Wilson: One of my greatest passions, because it fuels the legacy that I want to leave, is to let people know that we are here, we are representing and that there is space for all. I tell them I am not the exception, I am the example of what is and what more there could be. I am the rule, I may not be well known, but there is a pipeline of us out there.
What challenges did you face as an African American NASA astronaut?
Dr. Cagle: There really were not any obstacles or challenges. By the time I came along I was very fortunate to follow many women. I flew, I believe as the 41st woman from NASA. So the women before me had already pounded the pavement flat and really had made opportunities easier for those of us that followed. The same with the African-American corps. I was the 10th African American astronaut. I was very fortunate to follow along in the footsteps and on the shoulders of others that came before me.
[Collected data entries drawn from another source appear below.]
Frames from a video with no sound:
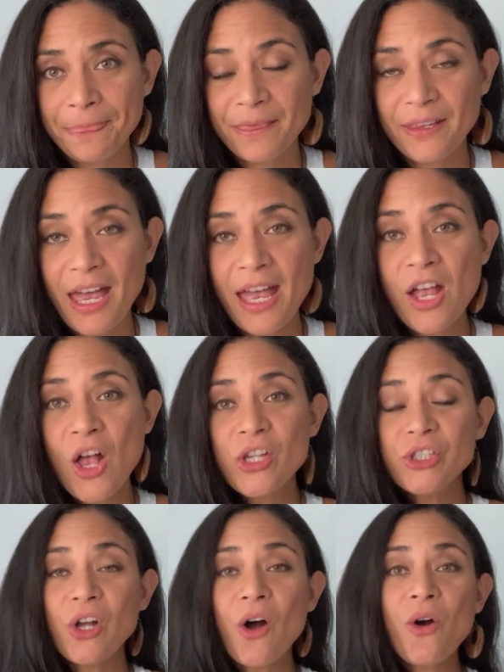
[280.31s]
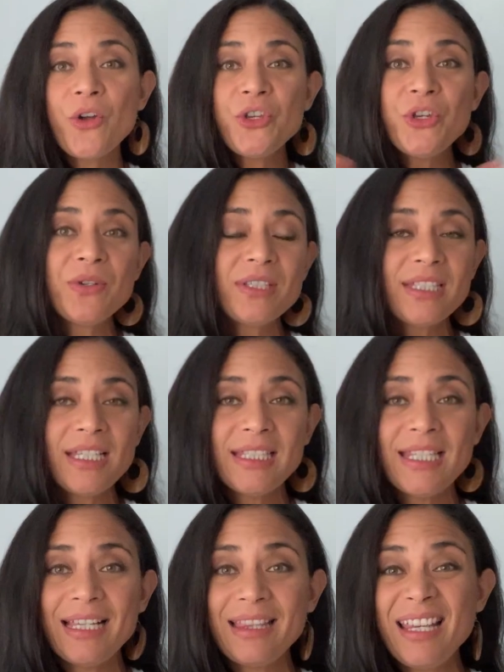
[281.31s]
Okay, so use these
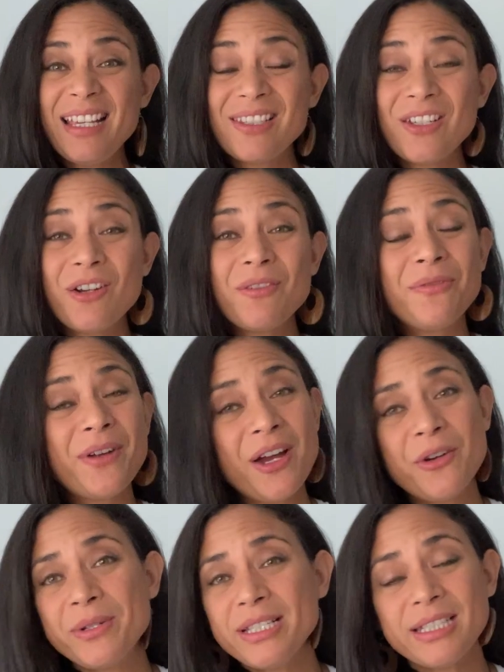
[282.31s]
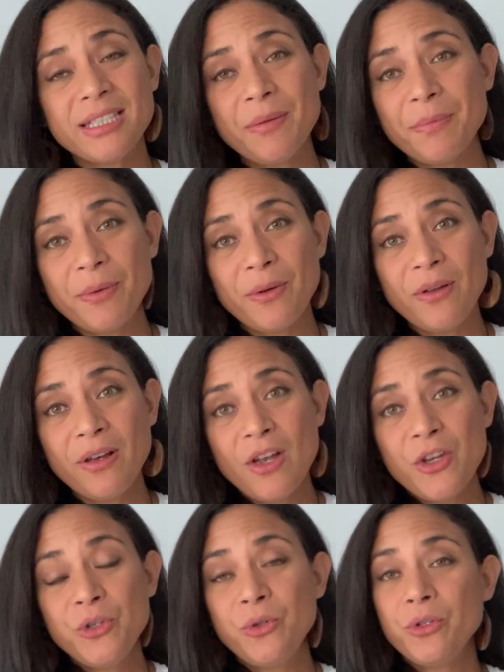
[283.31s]
techniques. They're very simple.
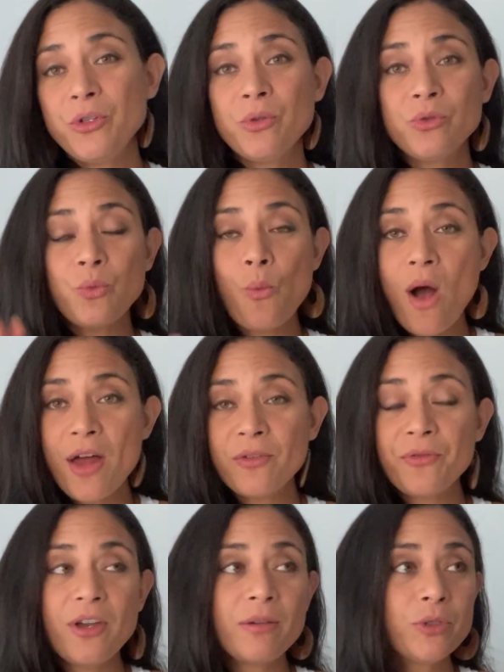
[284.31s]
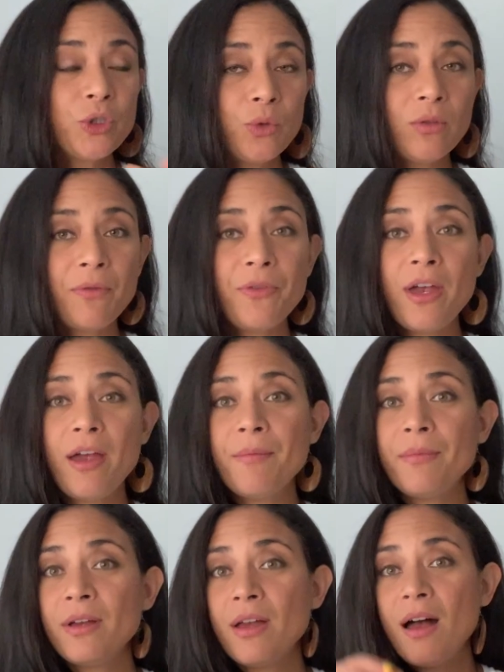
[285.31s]
You could use one of them, two of
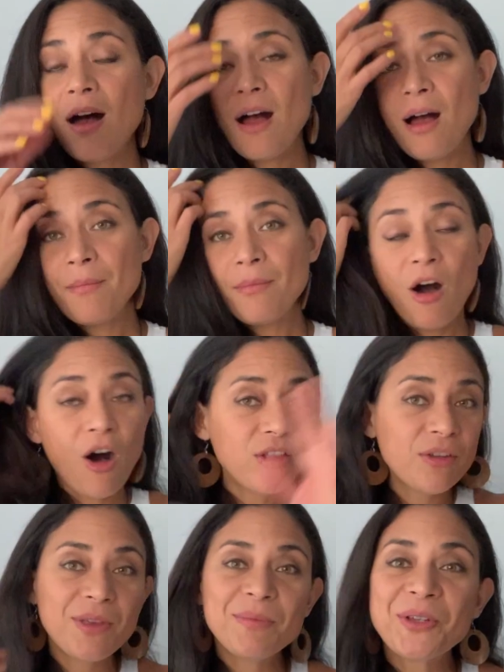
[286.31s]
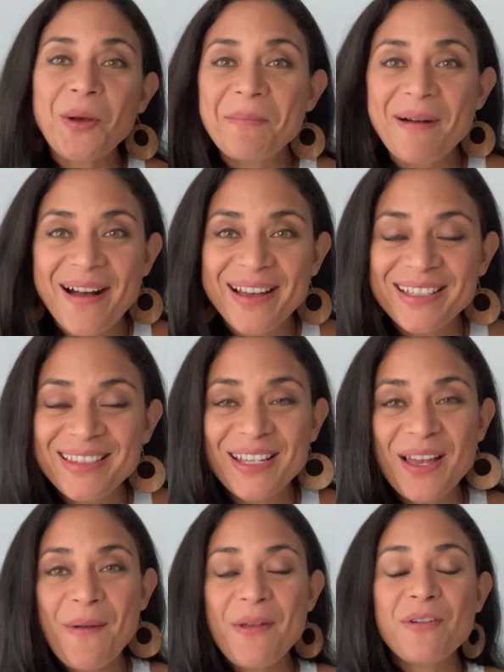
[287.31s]
them, um, all of them combined.
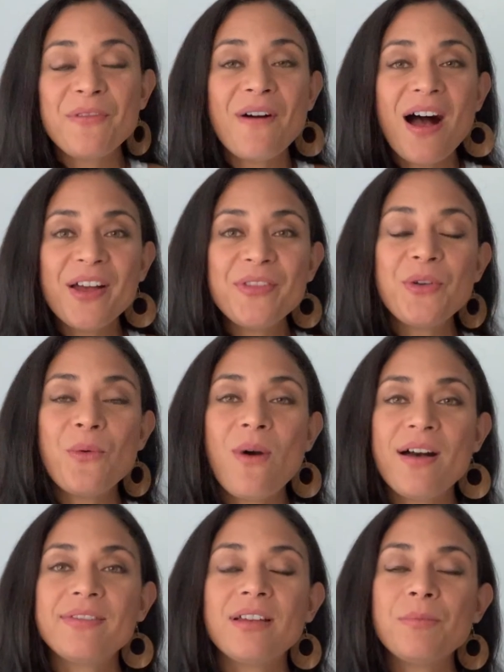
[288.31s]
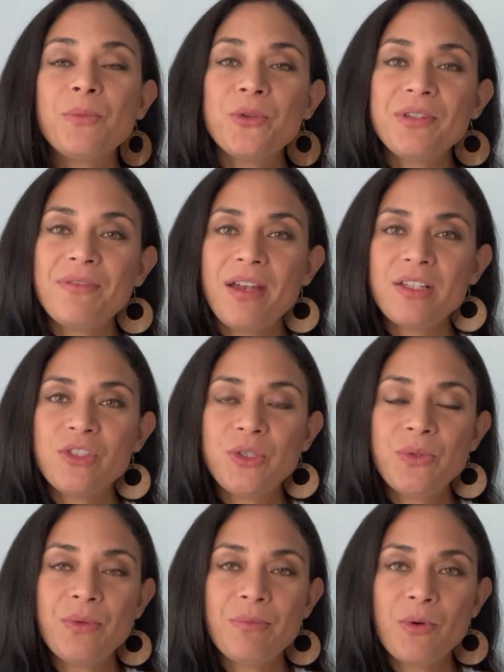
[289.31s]
Find the one that motivates
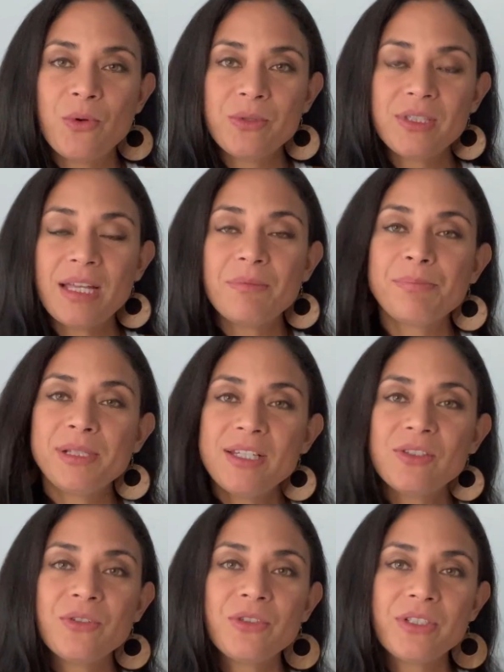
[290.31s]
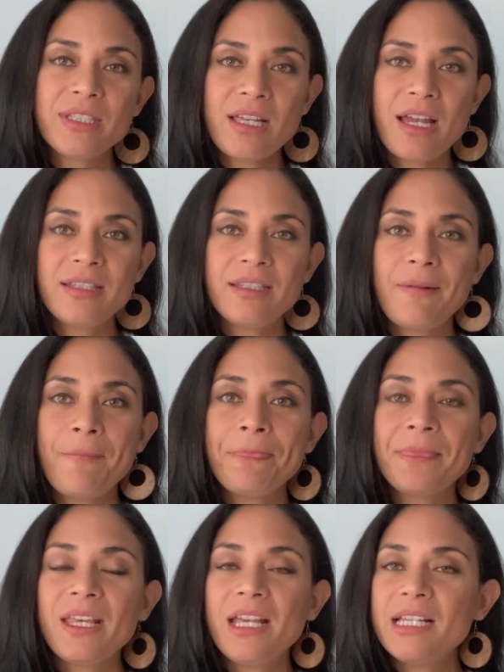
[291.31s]
you the most and please understand
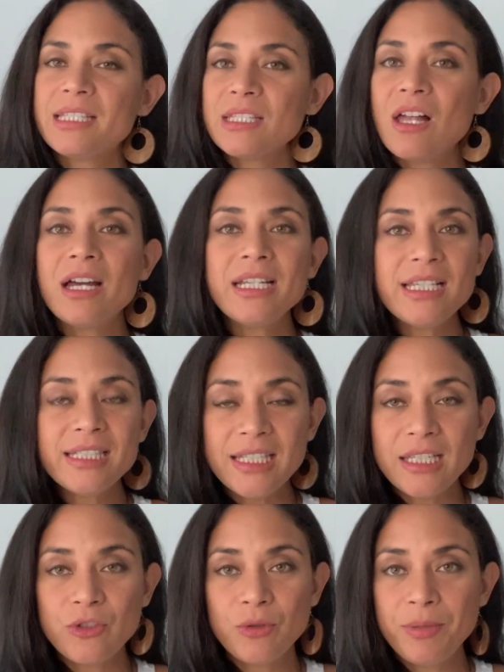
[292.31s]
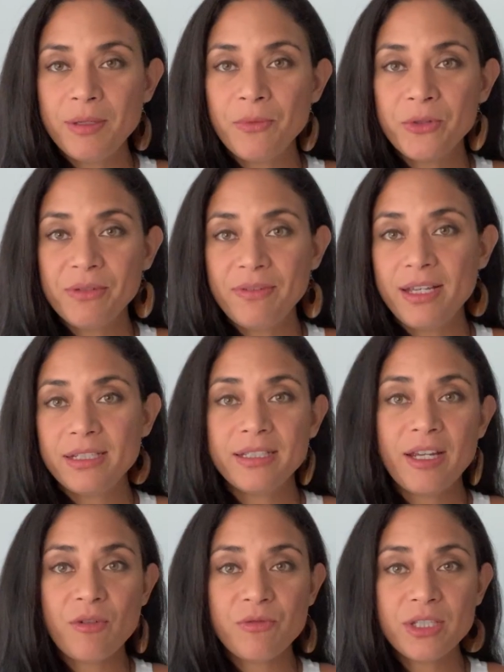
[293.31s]
it's not easy to be
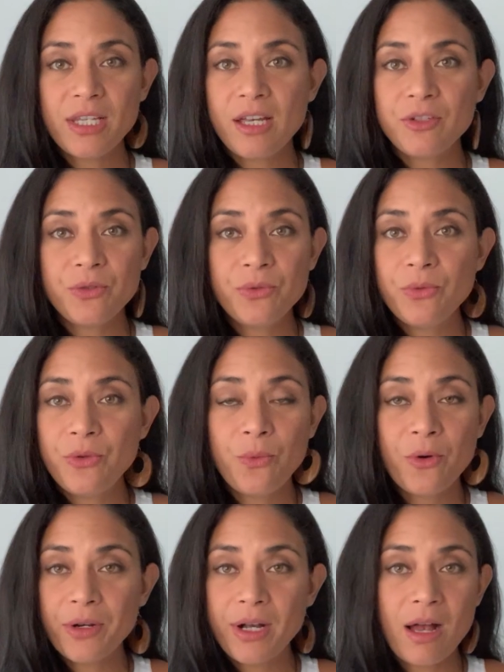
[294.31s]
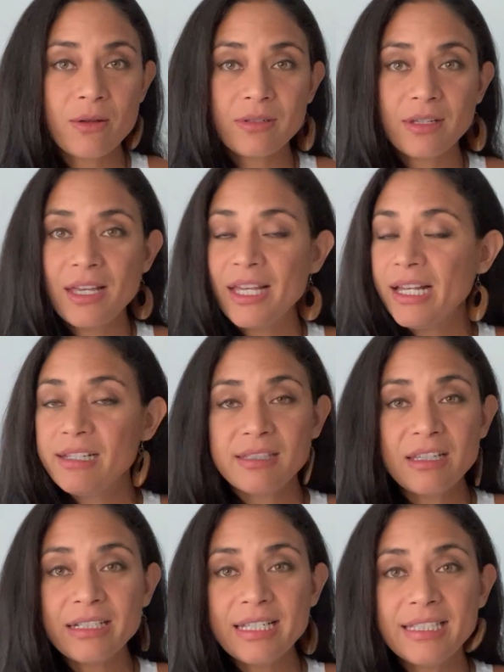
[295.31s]
motivated every day to do the workout. It's
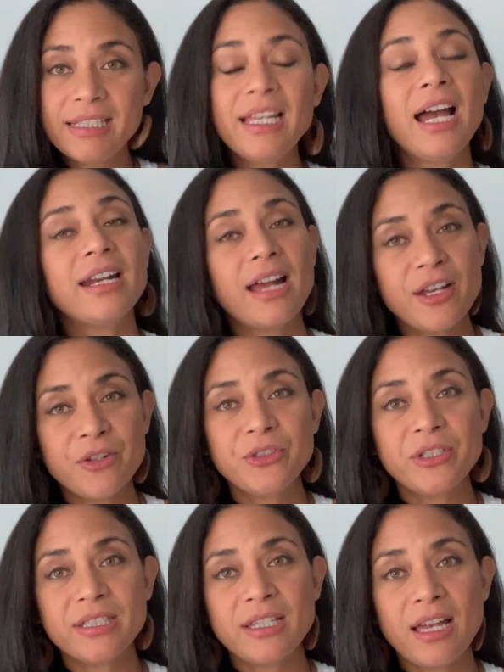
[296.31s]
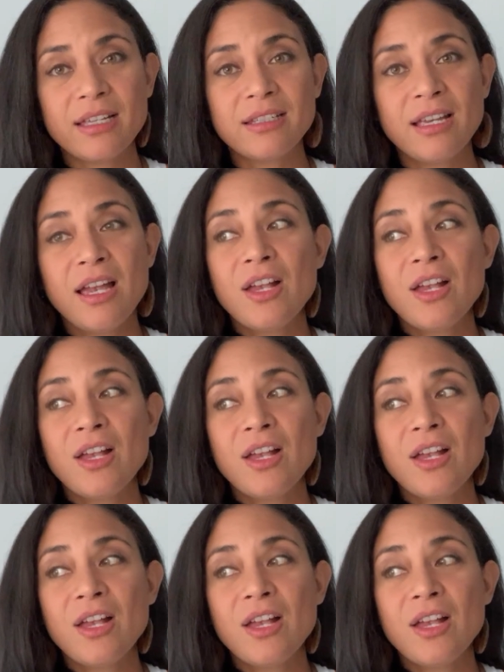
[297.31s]
not easy and I understand.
Epps: I think everybody has outside forces that control things, but I think the biggest challenge is our own psyche and self doubt, saying well I can’t do that. Well why not? So that was the biggest challenge, convincing myself that hey you are here, you have an opportunity to do this and show them that they selected the right woman and just do it. A lot of African American students ask me what it’s like being a black astronaut. I tell them I don’t have a problem with it. Getting over this whole thing of being the only one and being comfortable in your own skin is huge, because you will encounter racism and competition, it’s all how you deal with it. If you make it a big deal it will stop you every time. That is the goal of it to stop you from reaching your end goal. If you don’t let it stop you I am living proof that you can go on to be selected to become an astronaut.
Wilson: There’s always the chatter of people who have doubts and there's always the naysayers out there. None of them are any louder than the voices in my own head. My greatest challenge is my own self talk and being very disciplined and methodical about putting it in perspective and proportion. That is a full-time job 24/7, so there's not a lot of bandwidth left to be distracted or deterred by the naysayers. When you recognize that your biggest obstacle is only yourself, suddenly stepping off the face of the earth doesn't seem all that daunting or overwhelming.